Comp Sci, though, remains only in a company’s IT arena. Comp Sci Masters students may study a range of areas that include information systems and operating systems. They may also deal with program languages such as JAVA, Python, and SQL. Not so much for Cyber security. That concentration locks in on security focused classes. So, for example, classes for Cyber security at the grad level may include systems security, malware and cyber threats. That could also means courses on attack protection and prevention.

Computer Science vs. Cyber Security Career Paths

Some use the terms “Information Security” and “Cyber security” for each other. But Cyber security covers only information in cyber space.

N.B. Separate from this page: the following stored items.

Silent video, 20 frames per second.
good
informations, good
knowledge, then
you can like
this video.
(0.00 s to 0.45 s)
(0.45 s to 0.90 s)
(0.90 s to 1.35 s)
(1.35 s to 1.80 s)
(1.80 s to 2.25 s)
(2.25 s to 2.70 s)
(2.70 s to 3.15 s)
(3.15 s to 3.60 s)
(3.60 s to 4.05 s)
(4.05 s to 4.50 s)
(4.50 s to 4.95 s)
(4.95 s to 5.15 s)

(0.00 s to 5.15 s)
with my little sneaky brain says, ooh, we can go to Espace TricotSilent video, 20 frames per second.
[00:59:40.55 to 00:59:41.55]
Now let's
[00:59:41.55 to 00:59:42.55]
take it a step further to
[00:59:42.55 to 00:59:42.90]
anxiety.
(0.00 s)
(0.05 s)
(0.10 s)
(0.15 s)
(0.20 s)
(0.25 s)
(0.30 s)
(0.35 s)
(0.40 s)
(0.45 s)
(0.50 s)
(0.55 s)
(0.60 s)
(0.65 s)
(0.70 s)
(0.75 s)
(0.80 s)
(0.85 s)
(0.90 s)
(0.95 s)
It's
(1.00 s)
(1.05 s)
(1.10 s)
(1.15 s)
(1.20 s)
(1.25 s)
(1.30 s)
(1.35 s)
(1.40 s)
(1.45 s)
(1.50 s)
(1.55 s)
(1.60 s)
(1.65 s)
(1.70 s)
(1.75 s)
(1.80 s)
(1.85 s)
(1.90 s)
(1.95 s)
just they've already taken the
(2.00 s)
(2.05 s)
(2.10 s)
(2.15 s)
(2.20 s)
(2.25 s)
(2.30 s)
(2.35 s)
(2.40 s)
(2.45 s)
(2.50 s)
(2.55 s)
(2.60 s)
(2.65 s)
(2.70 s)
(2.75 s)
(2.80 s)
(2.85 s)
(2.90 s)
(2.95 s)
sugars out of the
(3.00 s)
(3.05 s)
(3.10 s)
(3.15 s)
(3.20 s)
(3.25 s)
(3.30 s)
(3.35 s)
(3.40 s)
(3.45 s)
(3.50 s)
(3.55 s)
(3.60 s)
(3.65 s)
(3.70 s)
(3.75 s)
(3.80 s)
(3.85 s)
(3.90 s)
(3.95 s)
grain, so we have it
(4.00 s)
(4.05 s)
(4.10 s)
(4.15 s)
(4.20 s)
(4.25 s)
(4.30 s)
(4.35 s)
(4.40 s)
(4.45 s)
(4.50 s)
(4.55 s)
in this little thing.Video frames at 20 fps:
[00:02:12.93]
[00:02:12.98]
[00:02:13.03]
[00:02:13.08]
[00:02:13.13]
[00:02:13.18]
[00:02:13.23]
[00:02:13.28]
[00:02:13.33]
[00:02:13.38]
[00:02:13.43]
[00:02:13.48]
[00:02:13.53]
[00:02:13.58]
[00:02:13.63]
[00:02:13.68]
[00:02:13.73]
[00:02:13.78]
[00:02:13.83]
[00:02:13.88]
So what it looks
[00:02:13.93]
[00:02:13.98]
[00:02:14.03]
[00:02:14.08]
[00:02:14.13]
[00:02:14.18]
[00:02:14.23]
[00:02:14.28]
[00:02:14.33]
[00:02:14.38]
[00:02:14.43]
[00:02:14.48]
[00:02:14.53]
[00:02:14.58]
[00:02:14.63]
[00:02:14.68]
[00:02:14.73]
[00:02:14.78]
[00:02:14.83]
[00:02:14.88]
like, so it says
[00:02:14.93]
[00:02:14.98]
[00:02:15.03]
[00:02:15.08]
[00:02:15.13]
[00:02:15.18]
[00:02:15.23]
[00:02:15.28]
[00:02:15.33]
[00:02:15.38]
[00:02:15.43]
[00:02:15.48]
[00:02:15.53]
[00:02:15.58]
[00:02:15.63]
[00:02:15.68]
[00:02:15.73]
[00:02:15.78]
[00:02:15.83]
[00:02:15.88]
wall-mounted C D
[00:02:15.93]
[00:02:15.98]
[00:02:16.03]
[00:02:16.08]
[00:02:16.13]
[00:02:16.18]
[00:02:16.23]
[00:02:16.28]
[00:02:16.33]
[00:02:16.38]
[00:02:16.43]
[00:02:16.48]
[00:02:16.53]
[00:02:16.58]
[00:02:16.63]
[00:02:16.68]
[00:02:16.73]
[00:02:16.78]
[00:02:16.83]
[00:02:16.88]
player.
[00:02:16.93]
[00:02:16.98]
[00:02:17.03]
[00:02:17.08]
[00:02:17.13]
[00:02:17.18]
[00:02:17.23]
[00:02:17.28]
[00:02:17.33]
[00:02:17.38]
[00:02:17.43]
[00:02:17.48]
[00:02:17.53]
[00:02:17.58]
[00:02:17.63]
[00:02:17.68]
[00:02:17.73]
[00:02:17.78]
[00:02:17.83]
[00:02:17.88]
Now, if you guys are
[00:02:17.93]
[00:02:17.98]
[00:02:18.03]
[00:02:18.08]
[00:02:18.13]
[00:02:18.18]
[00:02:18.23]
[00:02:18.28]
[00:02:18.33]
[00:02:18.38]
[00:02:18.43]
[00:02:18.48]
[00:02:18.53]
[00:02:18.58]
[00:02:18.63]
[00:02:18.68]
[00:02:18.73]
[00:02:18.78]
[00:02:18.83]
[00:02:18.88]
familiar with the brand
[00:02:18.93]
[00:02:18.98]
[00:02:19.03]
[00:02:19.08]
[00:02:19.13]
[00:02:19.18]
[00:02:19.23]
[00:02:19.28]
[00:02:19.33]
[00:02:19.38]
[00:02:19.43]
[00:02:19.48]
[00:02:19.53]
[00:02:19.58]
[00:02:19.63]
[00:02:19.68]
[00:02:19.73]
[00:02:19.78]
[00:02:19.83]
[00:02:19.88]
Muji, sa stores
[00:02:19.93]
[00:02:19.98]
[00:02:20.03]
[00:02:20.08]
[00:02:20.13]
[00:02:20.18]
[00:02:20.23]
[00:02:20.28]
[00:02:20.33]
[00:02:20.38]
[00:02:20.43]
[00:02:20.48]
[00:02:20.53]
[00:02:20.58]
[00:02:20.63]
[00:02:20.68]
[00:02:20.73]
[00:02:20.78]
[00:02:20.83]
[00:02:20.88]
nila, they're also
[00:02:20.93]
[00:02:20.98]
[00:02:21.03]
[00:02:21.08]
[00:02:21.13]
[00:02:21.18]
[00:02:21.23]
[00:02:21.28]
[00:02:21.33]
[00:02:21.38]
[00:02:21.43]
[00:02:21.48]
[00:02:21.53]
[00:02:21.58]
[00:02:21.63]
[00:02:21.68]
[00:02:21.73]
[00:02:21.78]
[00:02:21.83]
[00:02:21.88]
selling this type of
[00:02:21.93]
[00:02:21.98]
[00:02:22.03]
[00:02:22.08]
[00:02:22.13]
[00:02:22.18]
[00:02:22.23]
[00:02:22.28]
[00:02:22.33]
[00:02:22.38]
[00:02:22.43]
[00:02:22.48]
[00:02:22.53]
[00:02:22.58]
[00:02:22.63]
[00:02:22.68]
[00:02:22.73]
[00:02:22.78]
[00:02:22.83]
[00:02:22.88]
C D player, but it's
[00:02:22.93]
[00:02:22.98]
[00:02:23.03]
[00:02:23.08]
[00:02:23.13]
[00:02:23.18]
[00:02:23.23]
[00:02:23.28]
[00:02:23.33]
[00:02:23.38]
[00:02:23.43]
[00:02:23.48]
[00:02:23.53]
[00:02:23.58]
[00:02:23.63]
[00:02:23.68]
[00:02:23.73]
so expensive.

Still, those in Cyber security may develop and apply many security measures. These protect computer networks and systems for organizations. So, it is intrinsic to their business security.

This field of cyber security expands as critical, sensitive information online in data structures, or within networks increases. That means career options may increase as well. Cyber security program grads may often work for computer companies. Organizations might also hire them in IT departments, meaning, there may be a variety of potential careers to pursue as cyber security professionals.

Potential Careers with a Cyber Security Degree:

  • Information security analyst 
  • Information technology auditor 
  • Network architect 
  • Information security manager
  • IT security consultant
  • Computer Science Careers

Computer Sci is typically less specific than Cyber security but may still requires a specific skill set. But Comp Sci could also be quite technical as well. Many of the skills may be gained in Comp Sci.  In fact, people often interchange the term “Computer Science” with “Information Technology”. This is where we get the prevalent term “IT”.

Potential Careers with a Computer Science Degree:

  • Software developer
  • Systems analyst
  • Web designer
  • Data Scientist
  • Database administrator
  • Network systems administrator
  • Computer systems analyst
  • Computer programmers

Many of these tech jobs are at solid organizations and may involve project management and problem solving. After all, Computer Science and IT careers are not only for start ups these days. IT skills are a core necessity for many companies with any clout. For instance, O*net found that about a third of Computer Science jobs were in the federal government in 2016. Another perk for this field is the the Bureau of Labor Statistics predicts median annual salary of about $122K.

 For instance, Cyber security job growth is projected by the BLS to be 31% between 2019 and 2029, which is much faster than average. Also, the predicted demand for computer scientists sits at 15% in that time frame as per the BLS. Both of these projections reveal much faster job market growth than average.